This morning, I stopped at a gas station for coffee and cigarettes on my way to work (just for the record: Open Pantry has a lovely Fair Trade Organic blend!). While filling my cup, the radio station over the store loudspeaker caught my attention.
The local teenybopper station was interviewing folks about something exciting or new that they’ve done in the last year (I don’t know why; you would think this would be more appropriate in January, right?). One caller said that he’d “had [his] first hook-up with a chubby girl, and it wasn’t as bad as [he] thought it would be.”
That caught me off guard.
I was almost offended, but just for a fraction of a second. And then I thought “I hope a lot of people heard that.” Because, you know, it’s NOT that bad!
For those of you who don’t know me, who happened on this blog randomly: I am not a skinny girl.
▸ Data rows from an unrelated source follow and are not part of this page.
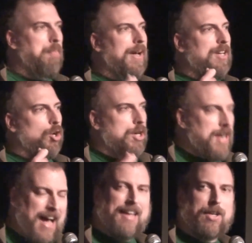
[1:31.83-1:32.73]
But you're
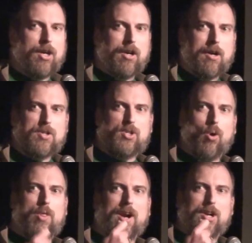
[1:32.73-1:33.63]
neither,
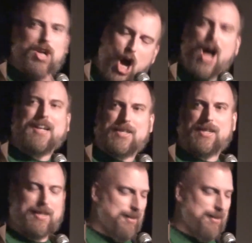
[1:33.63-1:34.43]
so they're not.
Far from it, in fact. But it doesn’t really bother me that much, to be honest with you. The only thing that really embarrasses me about my weight on a regular basis is the perception that people either think that I am or that I should be bothered by it. And, being who I am, that in and of itself bothers me enough that I never want to let people see me thinking about my weight . . . never see me struggle with it.
This is not to say that I would not like to lose weight and be healthier. It’s more of a matter of liking who I am; owning my faults for what they are and living with the consequences of my own actions.
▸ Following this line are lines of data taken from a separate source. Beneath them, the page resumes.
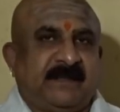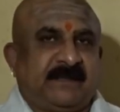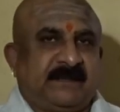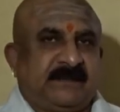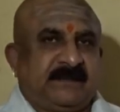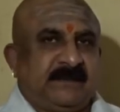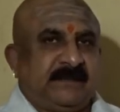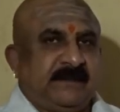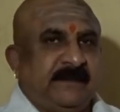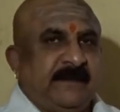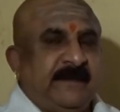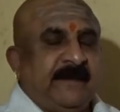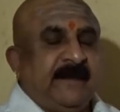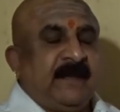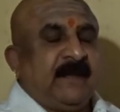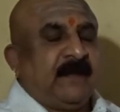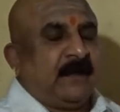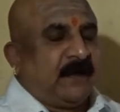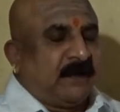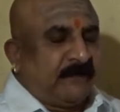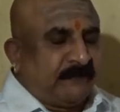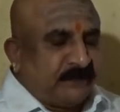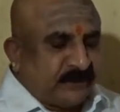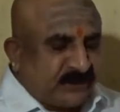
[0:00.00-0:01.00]
birth
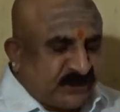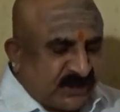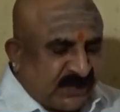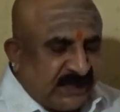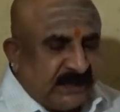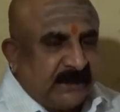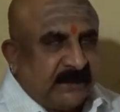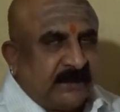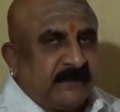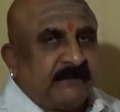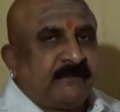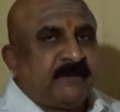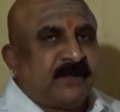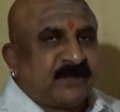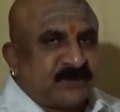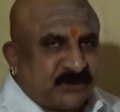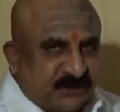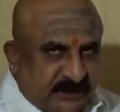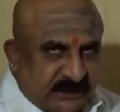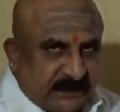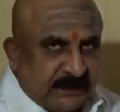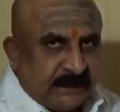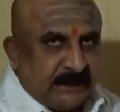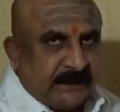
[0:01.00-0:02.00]
of a child,
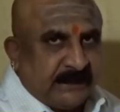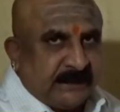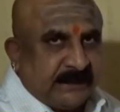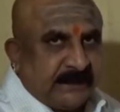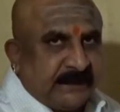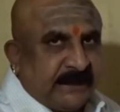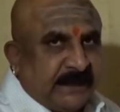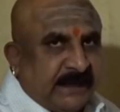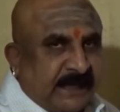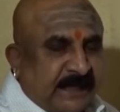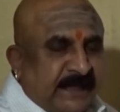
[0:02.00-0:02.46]
first child,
But back to the topic at hand: the radio show and its young-ish male caller.
I was hoping that more people had heard the broadcast because I think that oftentimes “big girls” are overlooked in the love department. That’s news to nobody, right?
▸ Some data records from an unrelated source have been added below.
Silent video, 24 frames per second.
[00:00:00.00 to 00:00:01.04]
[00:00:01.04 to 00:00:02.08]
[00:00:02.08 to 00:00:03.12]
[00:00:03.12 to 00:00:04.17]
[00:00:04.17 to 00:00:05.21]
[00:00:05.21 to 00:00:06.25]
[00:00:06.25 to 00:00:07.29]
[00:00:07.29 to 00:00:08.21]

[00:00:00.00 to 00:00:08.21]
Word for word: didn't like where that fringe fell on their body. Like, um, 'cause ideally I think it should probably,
But here’s something to ponder:
I think people avoid touching heavier people because they assume that we’re ashamed of your “touching our fat” – you know, like all those skinny girls who claim they have a roll – and because we know that you’re avoiding touching us, we become ahamed of our fat, which reinforces to the skinny crowd the theory that it must be absolutely repulsive.
It very well may just be a vicious circle.
Look, I’m not on here advocating for being a fat chick, and I’m not bemoaning any “fattist” attitudes of the world at large. All I’m saying is – don’t assume I have issues. I’ll show them to you my damn self, thank you.
And, you know, hug your chubby friends or something. You never know – it may bring about a paradigm shift in you both!